Variables and macros
	IMPRINT has a number of global variables used by the system throughout a simulation. IMPRINT provides the public global variable Clock which tracks the simulation's current time. IMPRINT also has private variables such as operator workload values. IMPRINT allows the modeler to create custom global variables which can be accessed and modified in any task node. Variables can be of any type native to C#, but the software provides a list of suggested variable types including C# primitive data types and basic data structures.  IMPRINT also provides the programmer with the functionality to create globally accessible subroutines called macros. Macros work as C# functions and can specify parameters, manipulate data, and return data.
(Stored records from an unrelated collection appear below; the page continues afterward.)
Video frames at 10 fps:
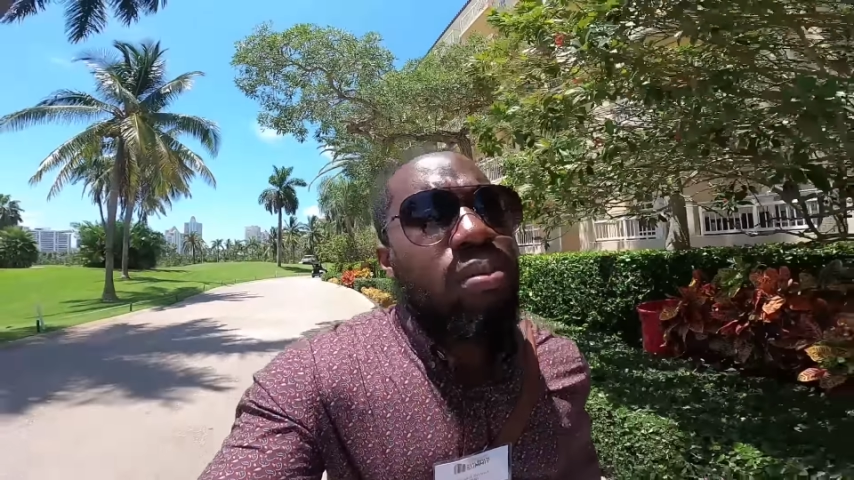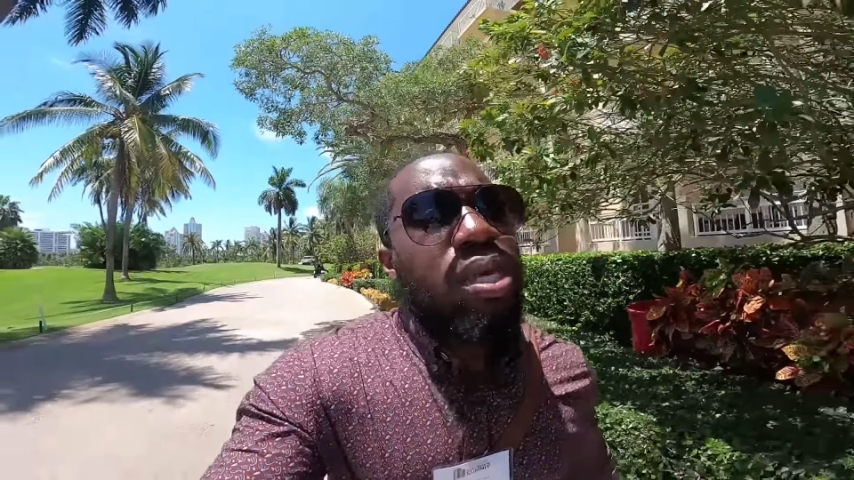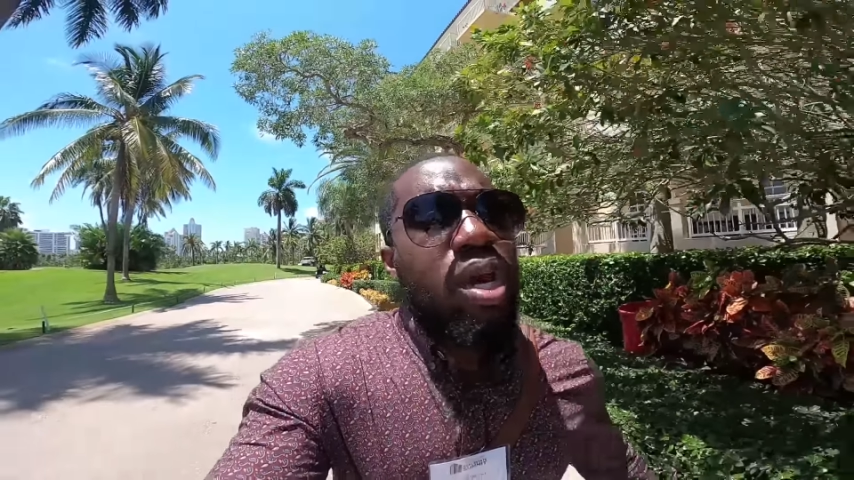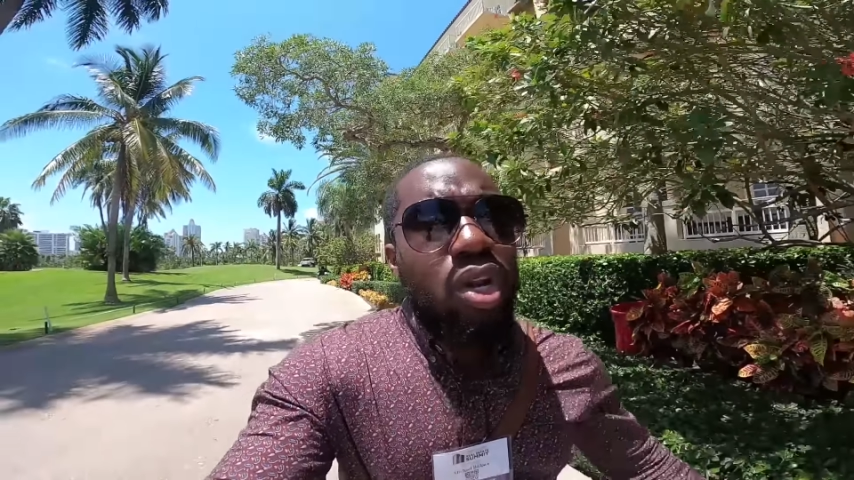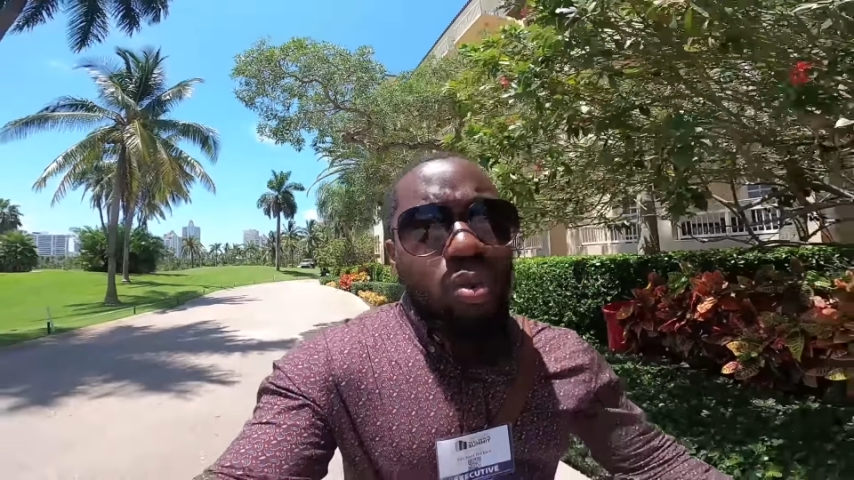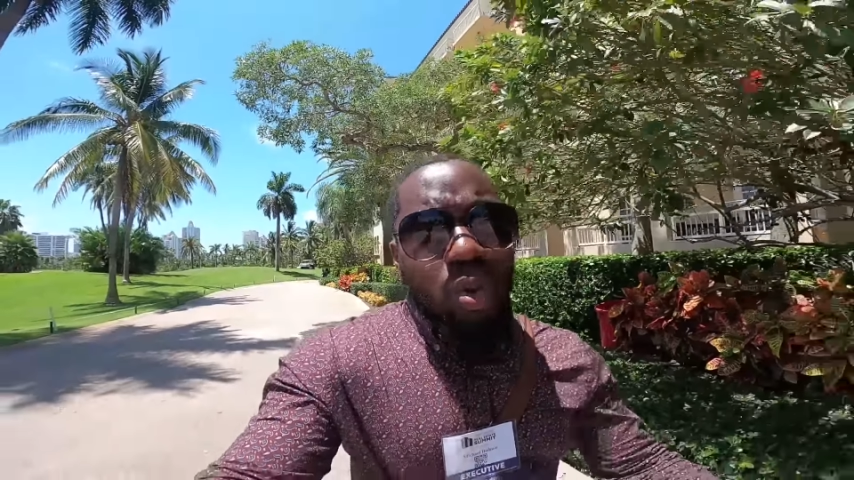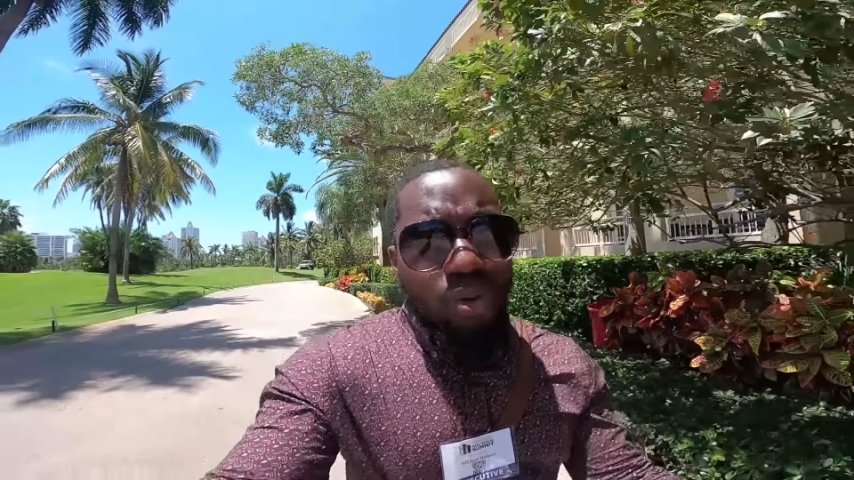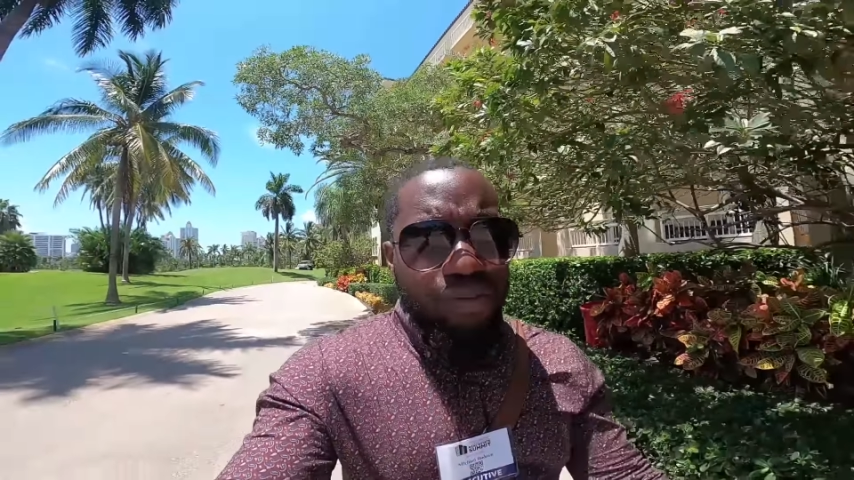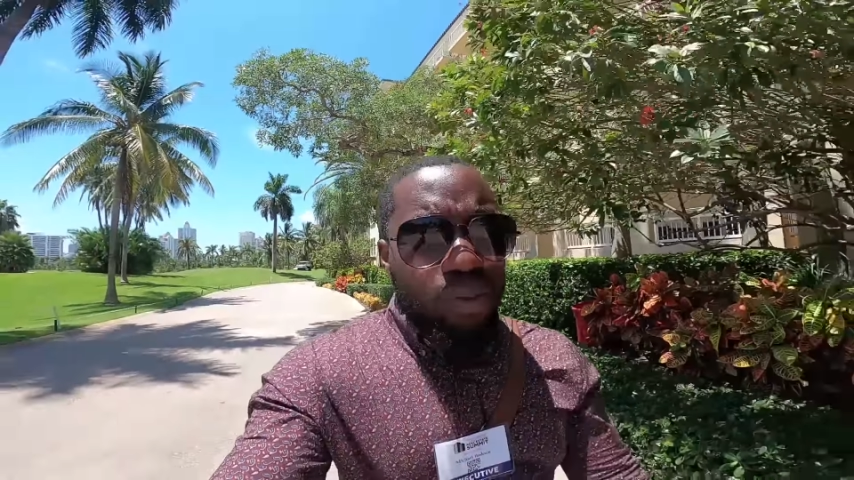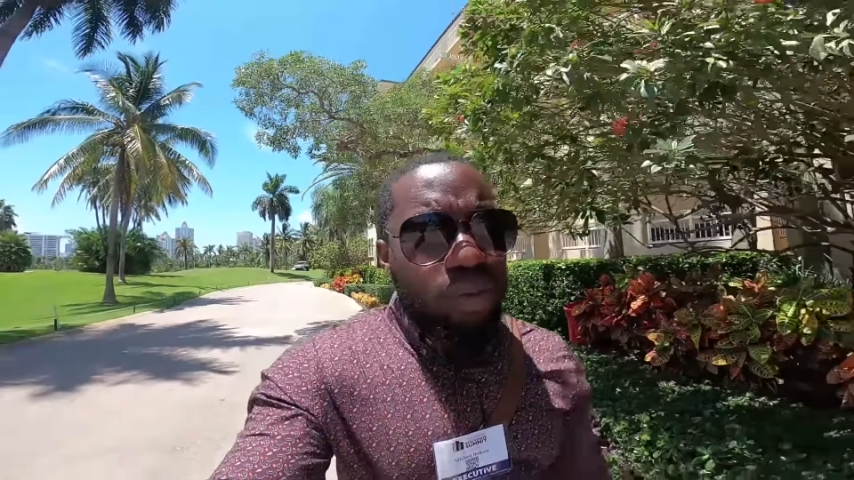He underwrote
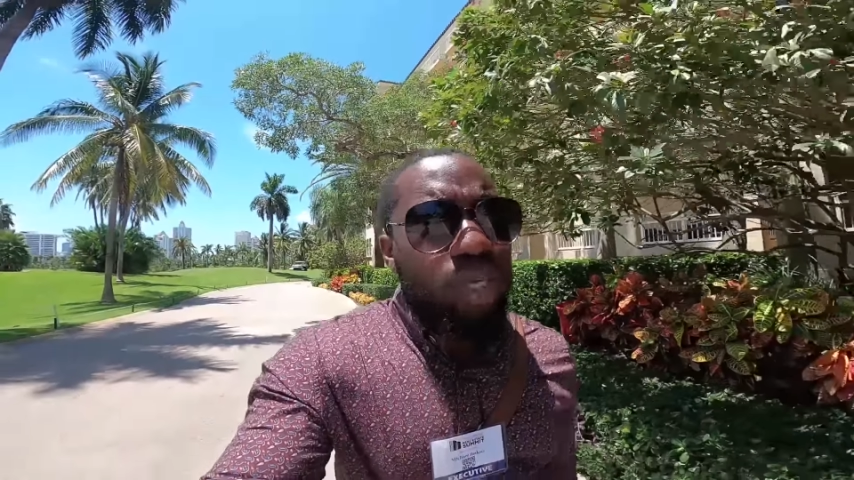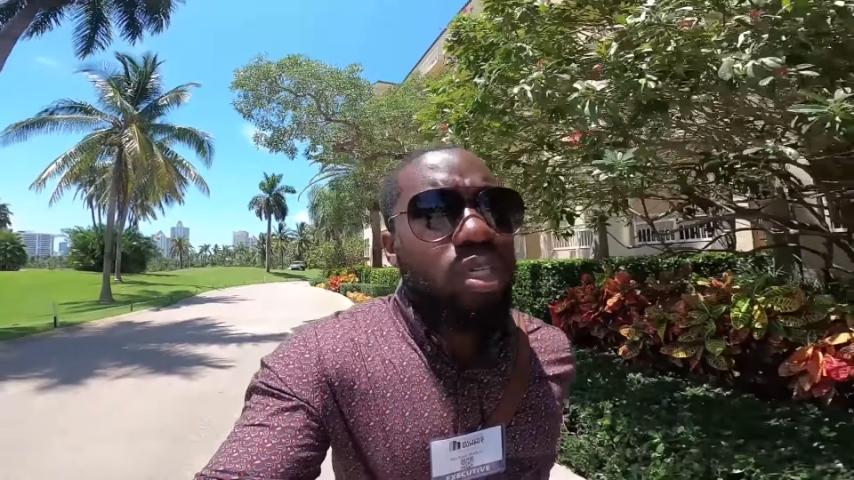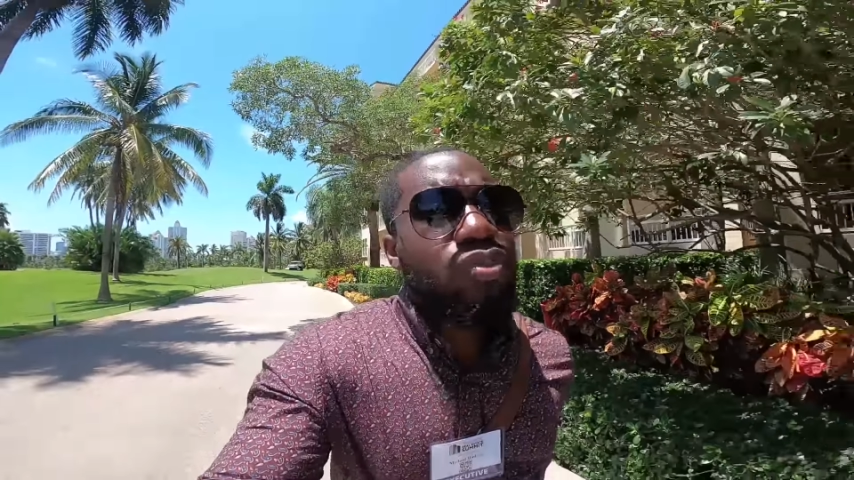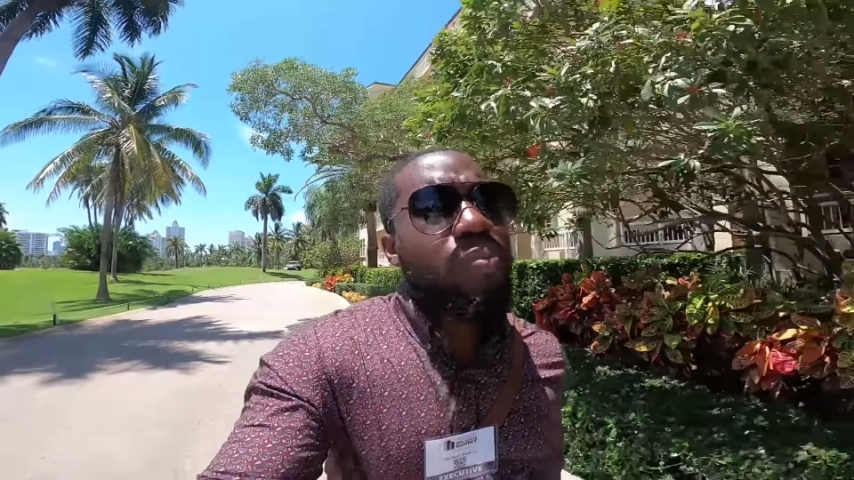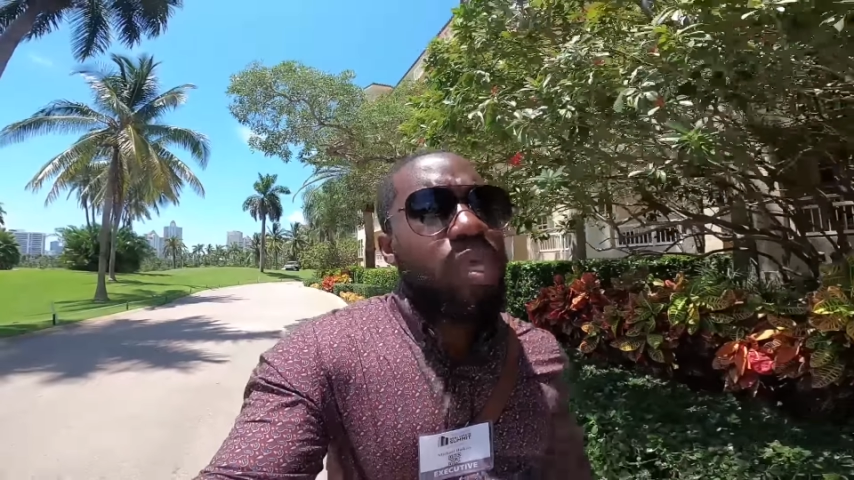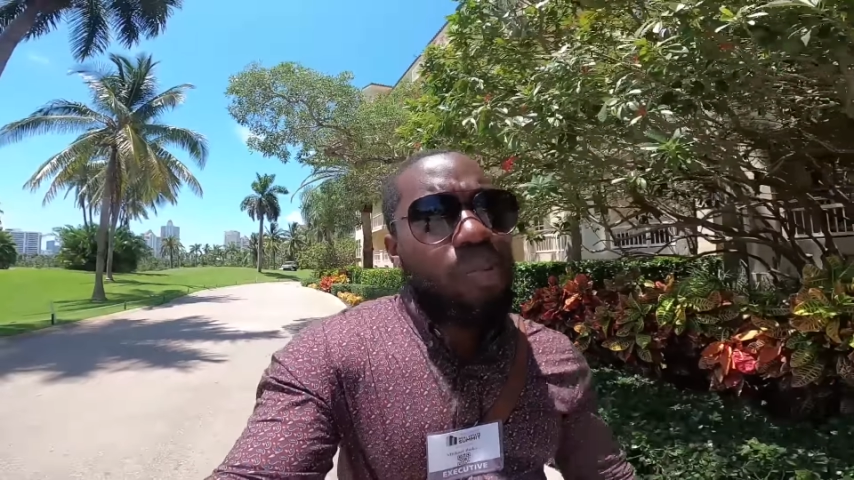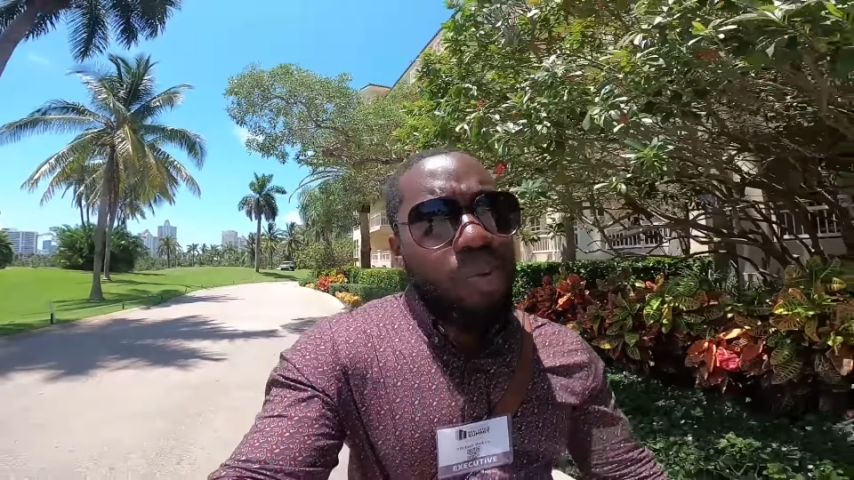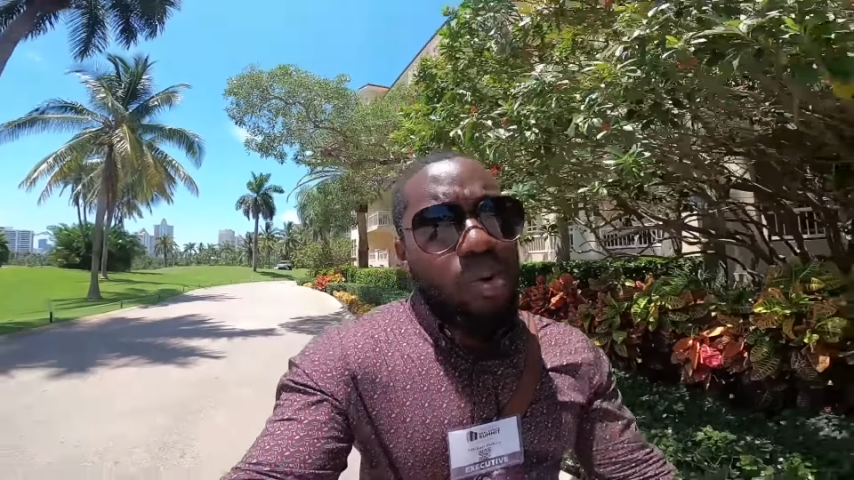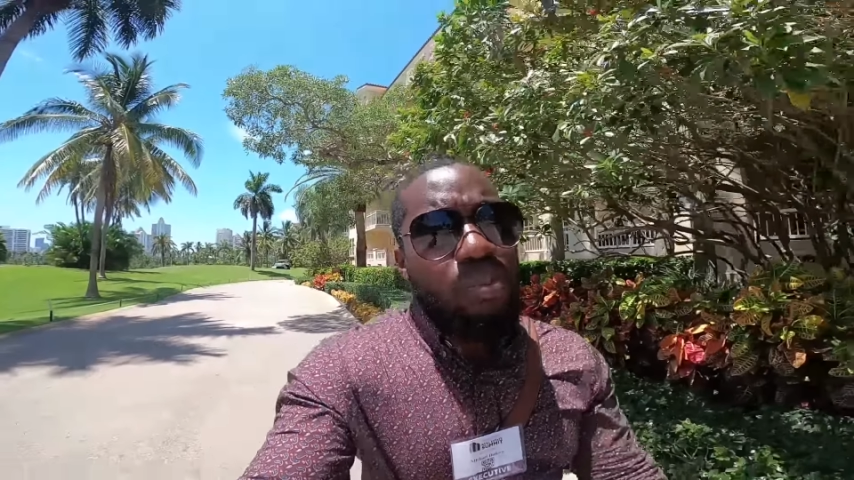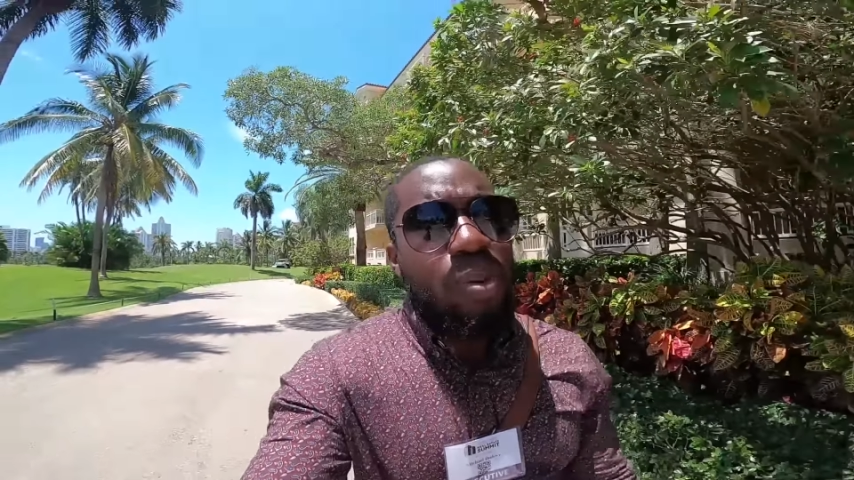a few deals for
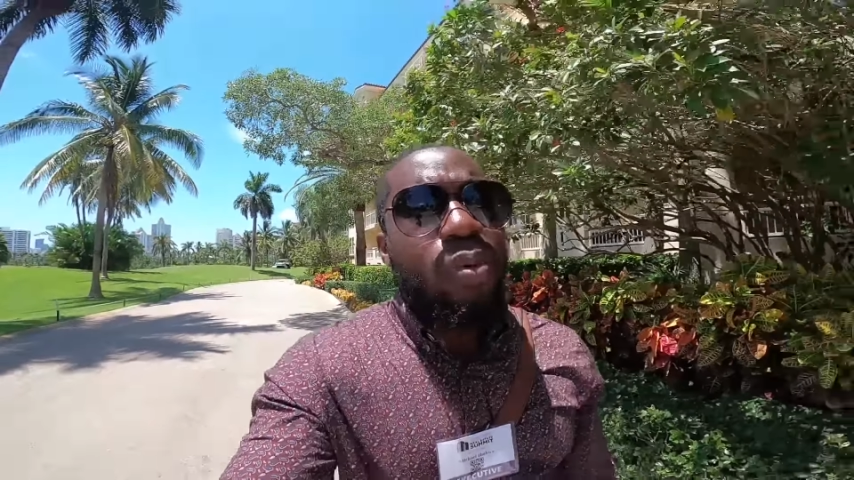people.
Human performance modeling 

IMPRINT's workload management abilities allow users to model realistic operator actions under different work overload conditions. IMPRINT allows users to specify Warfighters which represent human operators in the modeled system. Each task in IMPRINT is associated with at least one Warfighter. Warfighters can be assigned to any number of tasks, including tasks which execute concurrently. IMPRINT tasks can be assigned VACP workload values. The VACP method allows modelers to identify the visual, auditory, cognitive, and psychomotor workload of each IMPRINT task. In an IMPRINT task, each resource can be given a workload value between 0 and 7, with 0 being the lowest possible workload, and 7 being the highest possible workload for that resource. The VACP scale for each resource provides verbal anchors for certain scale values. For instance, a visual workload of 0.0 corresponds to “no visual activity”, while a visual workload of 7.0 continuous visual scanning, searching, and monitoring. When a Warfighter is executing a task, their workload is increased using the VACP value assigned to that task. An IMPRINT plugin module was proposed in 2013 to improve the cognitive workload estimation within IMPRINT and make the overall calculation less linear. IMPRINT's custom reporting feature allows modelers to view the workload over time of the Warfighters in their models. Workload monitor nodes allow modelers to view the workload of a specific Warfighter as the simulation executes.

Research 

IMPRINT has been used by scientists at the Army Research Lab to study Unmanned Aerial Systems, workload of warfighter crews, and human-robot interaction. The United States Air Force and Air Force Institute of Technology have used IMPRINT to study automated systems, human systems integration, and adaptive automation among other things. The Air Force Institute of Technology in specific is using IMPRINT to research the prediction of operator performance, mental workload, situational awareness, trust, and fatigue in complex systems.